An agent is willing to read my entire novel “Liberty.” I’m more nervous now than before I sent it. I felt the same way after turning in term papers. One of my term papers for Exeter was 75% of the grade for the class (Critical Theory) and after I turned it in I was halfway back to the dorm when I had a panic attack and thought I might hyperventilate. There was no way I wanted to tell my Dad I’d need $20,000 to say in England another semester because I flubbed one paper (as it turns out, I “passed with merit” which is the English version of a B). You can imagine how nervous my Chinese friends could be, since studying abroad for them is a more significant economic investment. I don’t feel that nutty right now, but it will be preying on my mind for a while.

Day Seven
In the realm of being careful what you wish for, the temperature dropped so far overnight I woke up with a sore throat and had to go in search of a blanket. However, if you don’t include poems I wrote for my novels, I have written 43 poems since returning from Vietnam. I’m a little surprised by myself, but it’s only ten poems a month. When I lived in Portland hanging out with poets, I wrote 25 poems a month, but they weren’t as good. In the six months I lived in Vietnam, I only wrote eleven poems, but I was pretty distracted by novels and teaching. They absorb a lot of brain power.

Since it’s raining outside, the Internet is slow, and the TV sucks, today promises to be an exercise in resisting boredom. Thus a running tab of my writing seems in order.

Before breakfast: 1000
After breakfast: 800
Before lunch: 900

I finished reading “The New American Philosophers” by Andrew Reck which I’ve been reading on and off for a month or so. It was published in 1968 so “new” isn’t quite true anymore, but if you are looking to read an American philosopher or theologian this book is a nice guide to whose books you might want to read.

The dust in this cabin is getting to me. Dust in the comfy chairs, dust in the curtains, and now dust in my nose so I’m blowing it very quarter hour.

After lunch: 500
Did the dishes
After dishes: 600
Goofed off with family. Haven’t played Candyland in years, but my nephews like it. It was a short game due to kids’ “rules.”
Before dinner: 1400
As much as I like my parents, it is nice to have the house to myself for awhile.
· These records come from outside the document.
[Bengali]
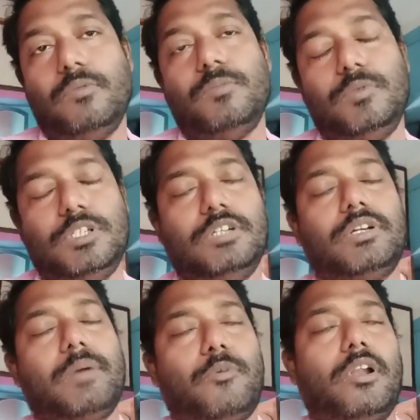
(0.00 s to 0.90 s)
যেটা
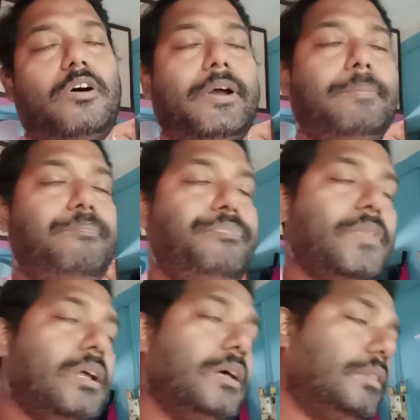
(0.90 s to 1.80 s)
বলা হয়
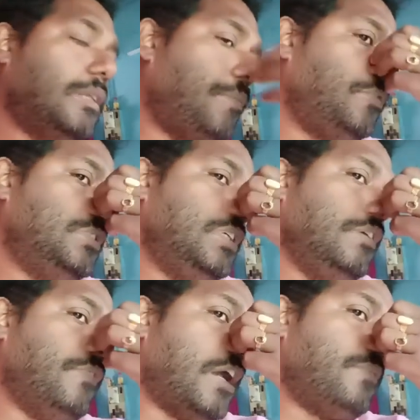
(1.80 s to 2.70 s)
তারপর হচ্ছে
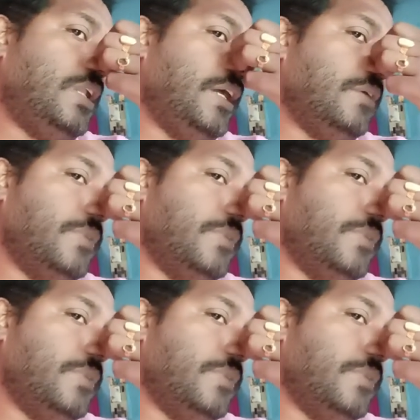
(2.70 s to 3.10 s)
ভার্বাল এগ্রিমেন্টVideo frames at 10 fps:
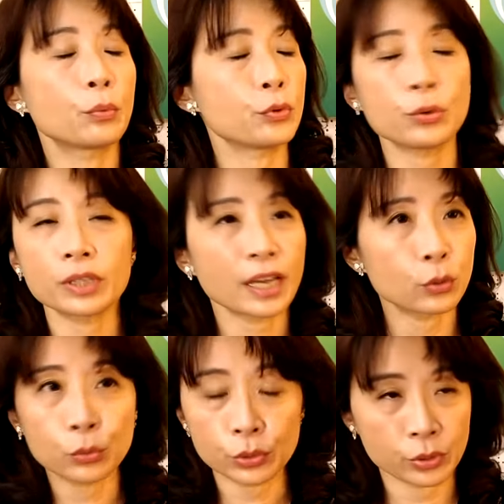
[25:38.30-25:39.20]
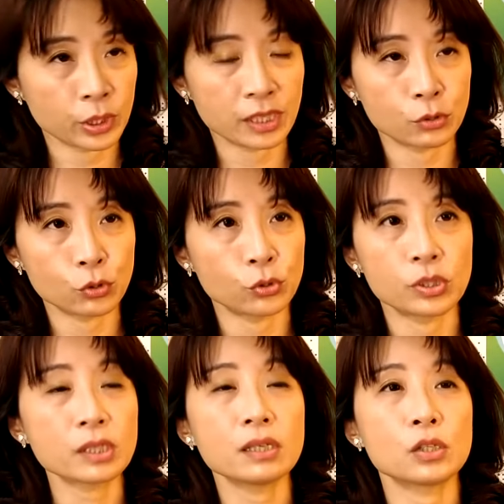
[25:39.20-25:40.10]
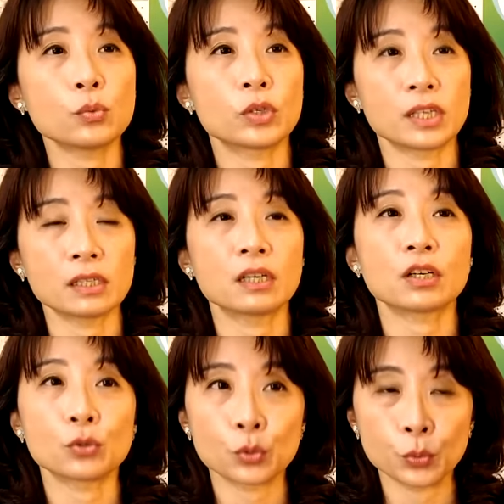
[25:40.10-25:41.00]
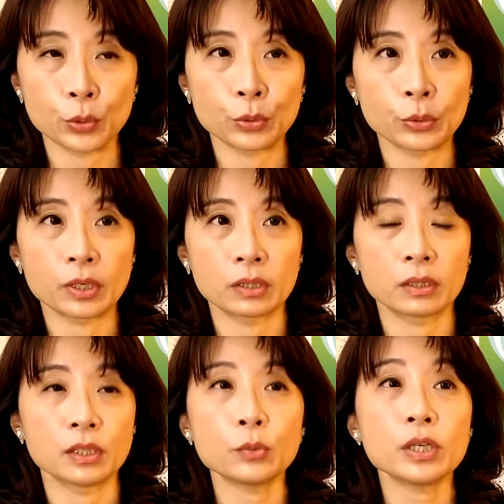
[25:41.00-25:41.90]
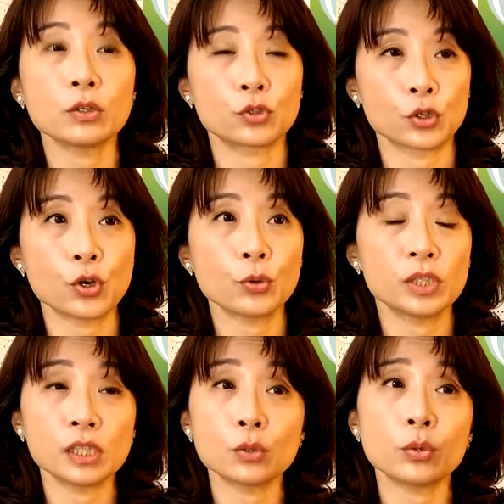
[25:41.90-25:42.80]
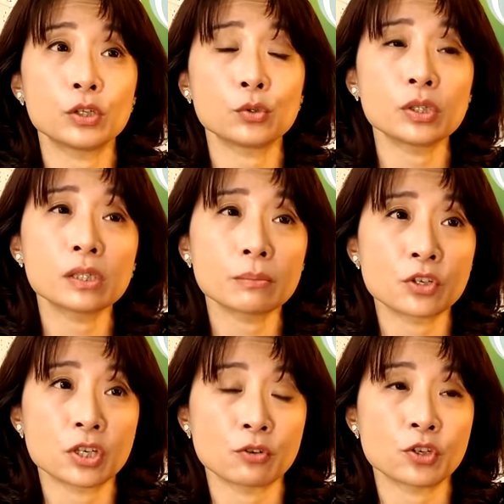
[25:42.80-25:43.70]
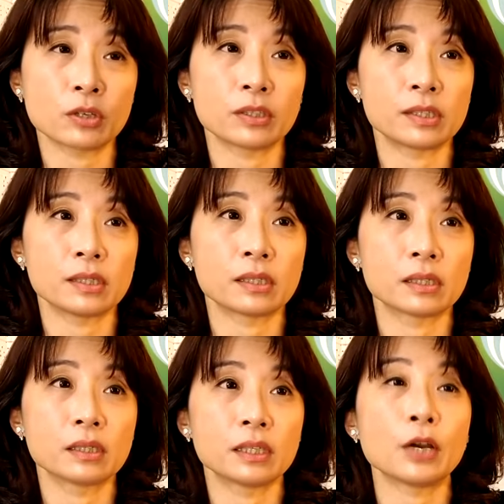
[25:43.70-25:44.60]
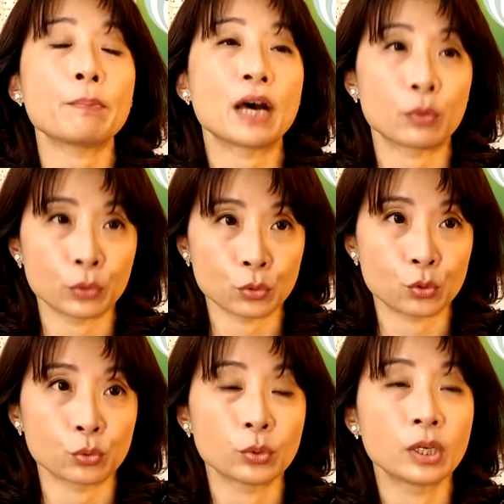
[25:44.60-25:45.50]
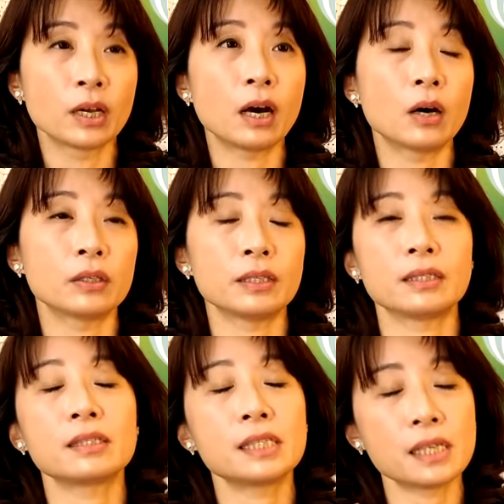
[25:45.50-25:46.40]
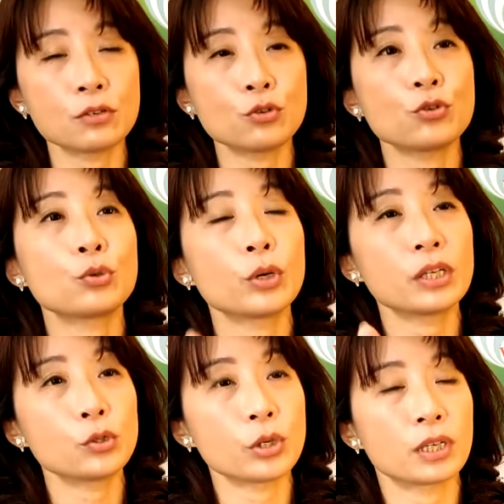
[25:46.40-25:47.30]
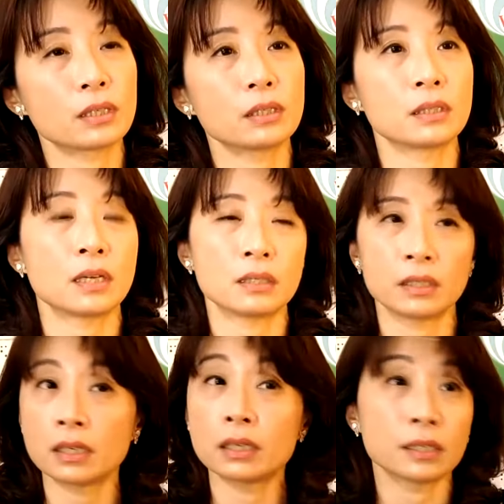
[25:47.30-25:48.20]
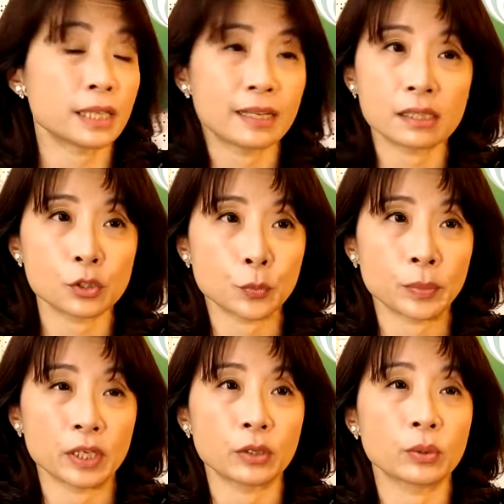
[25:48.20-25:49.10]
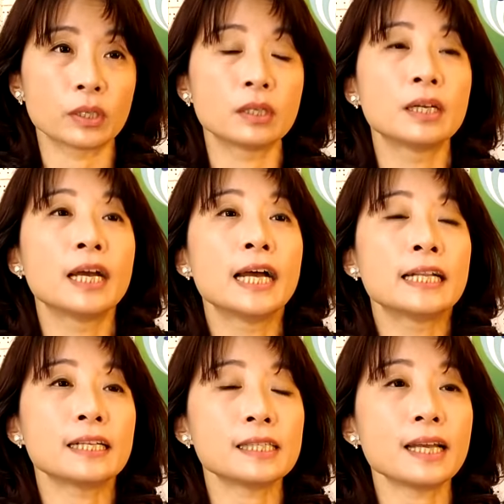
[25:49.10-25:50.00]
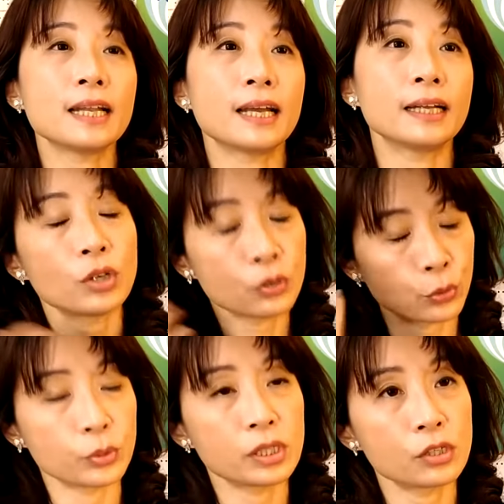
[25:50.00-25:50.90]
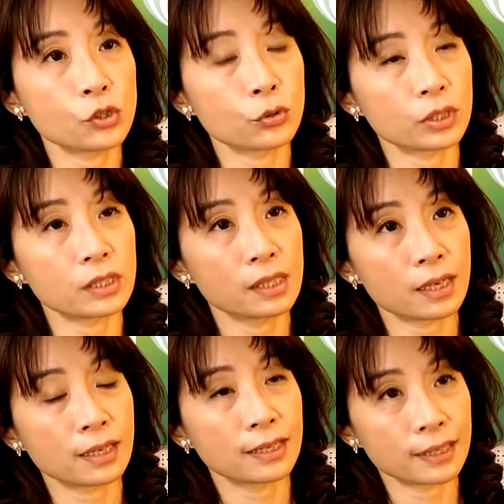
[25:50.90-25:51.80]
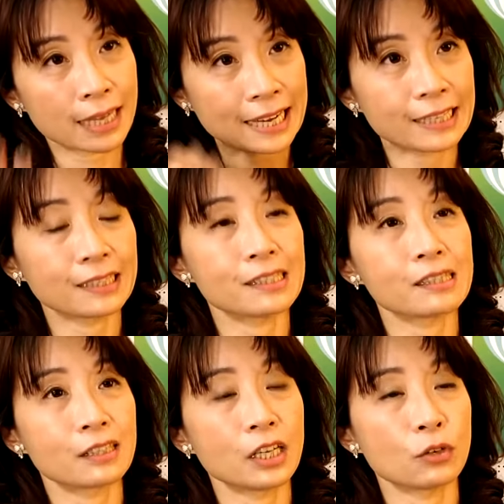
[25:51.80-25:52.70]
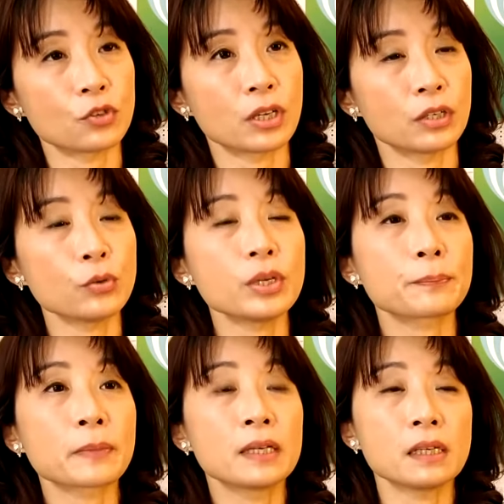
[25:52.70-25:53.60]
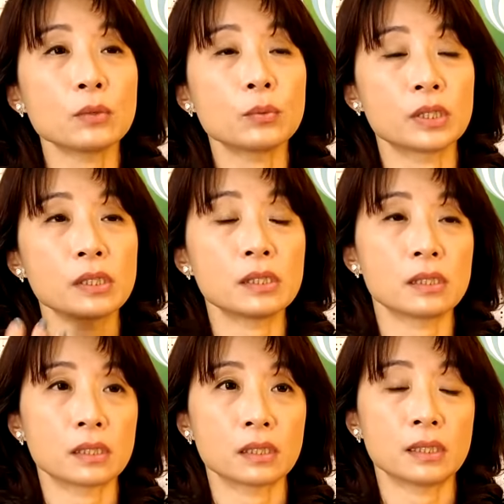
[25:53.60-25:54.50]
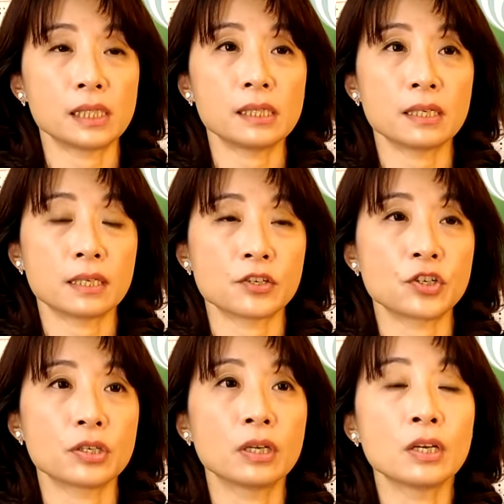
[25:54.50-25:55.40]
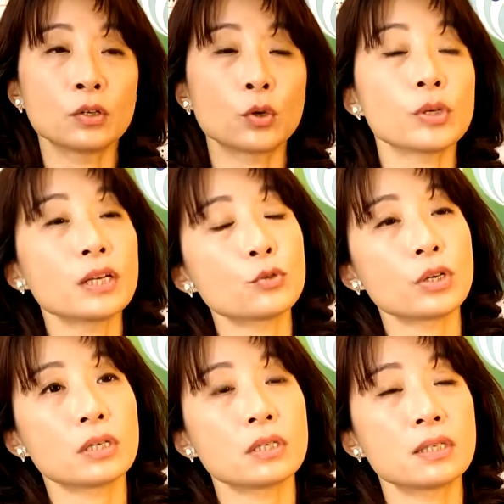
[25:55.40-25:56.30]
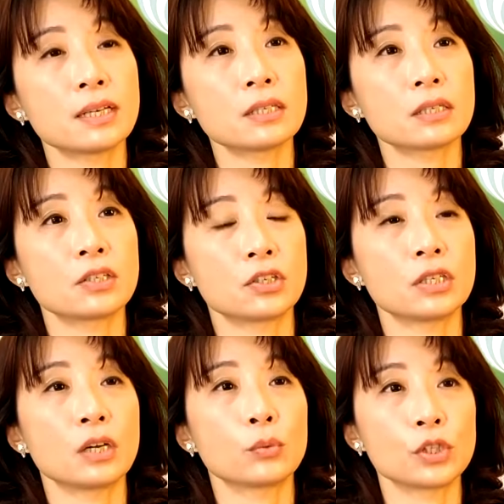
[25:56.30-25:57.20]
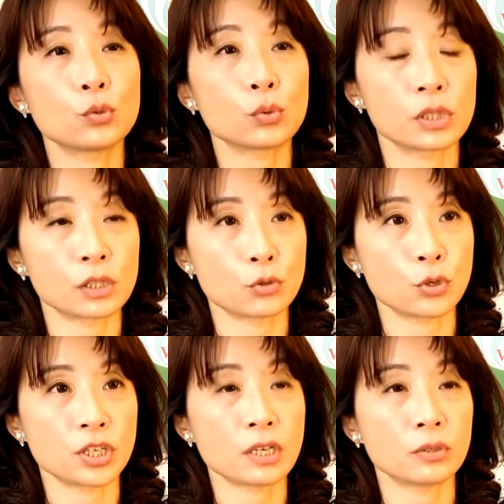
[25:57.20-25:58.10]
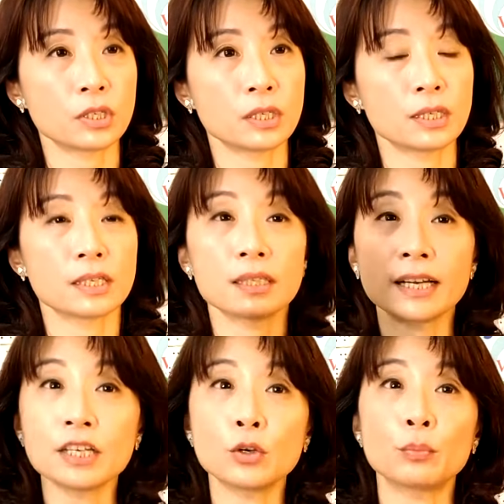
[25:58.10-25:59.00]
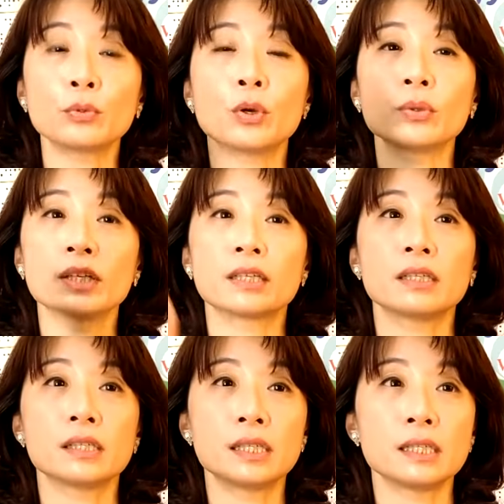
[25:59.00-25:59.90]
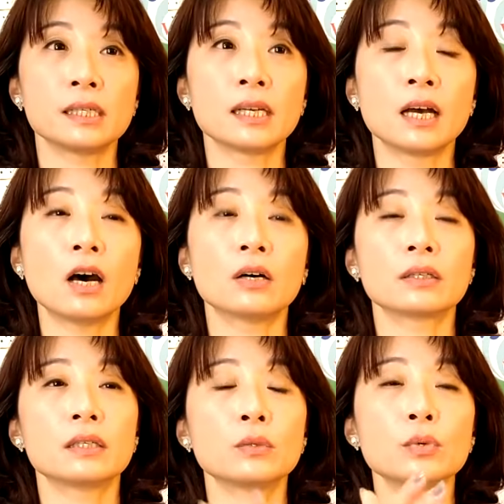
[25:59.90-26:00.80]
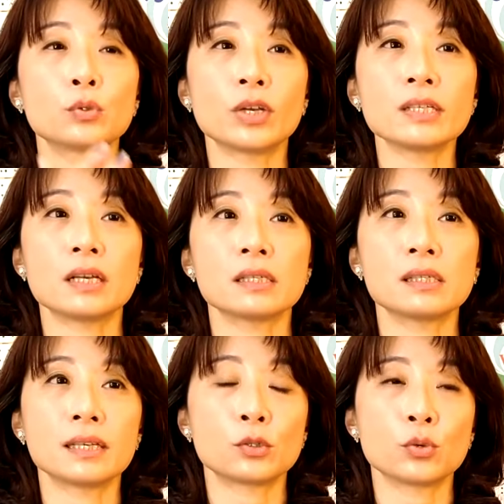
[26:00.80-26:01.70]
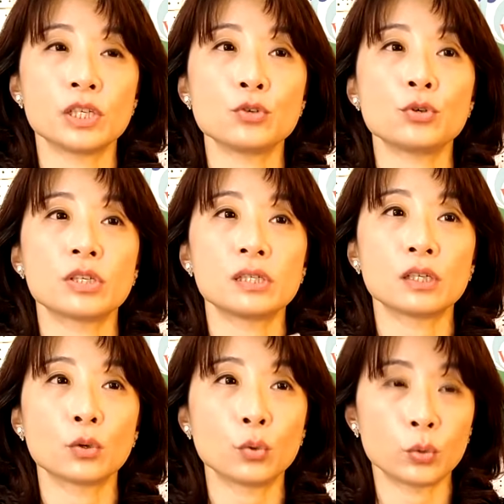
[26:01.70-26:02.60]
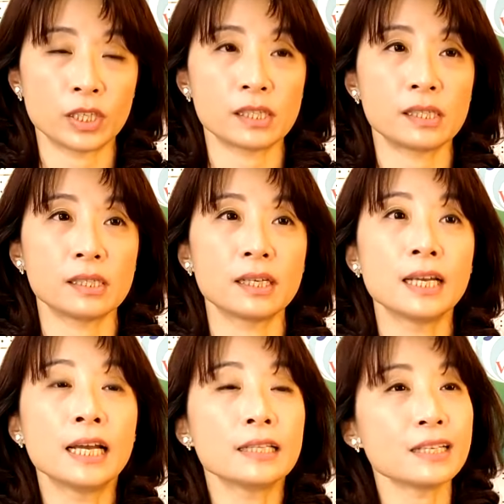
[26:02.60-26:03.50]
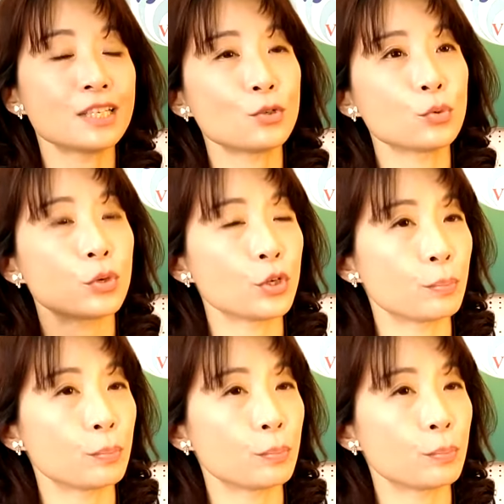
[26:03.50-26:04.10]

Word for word: 不用太过于谦虚，这也是我常常告诉我女儿的。因为有时候机会就是这么少少的几个，你要把握住。嗯，好，你谦虚推却了，那你可能下一次就没有了。对，那再来要勇于接受这些来临的这个挑战，因为像我自己的经验也是，同样虽然是在这个职场，我是做这个学校的生意，可是它也有不同的科系。好，可能我专长是在做医学系跟护理系，但是如果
They are at a tea leaf convention hanging out with people who are also interested in antiques. So for a week I don't have to listen to the shrill, televised opinion page that is MSNBC's Morning Joe or anything at all about Donald Trump. Mika Brzezinski is a limo driver stuck driving a clown car. Without her, "Morning Joe" would be a bunch of guys shooting the breeze and joking around; they might as well film the show in a cafe.

I finished writing a short story about the lines between dreams and illusions. It's already 17,000 words and the only changes I can think of would make it even longer. Sometimes I think I have the writer's version of a death wish: the drive to write stories no one wants without being good enough to make them want it anyway.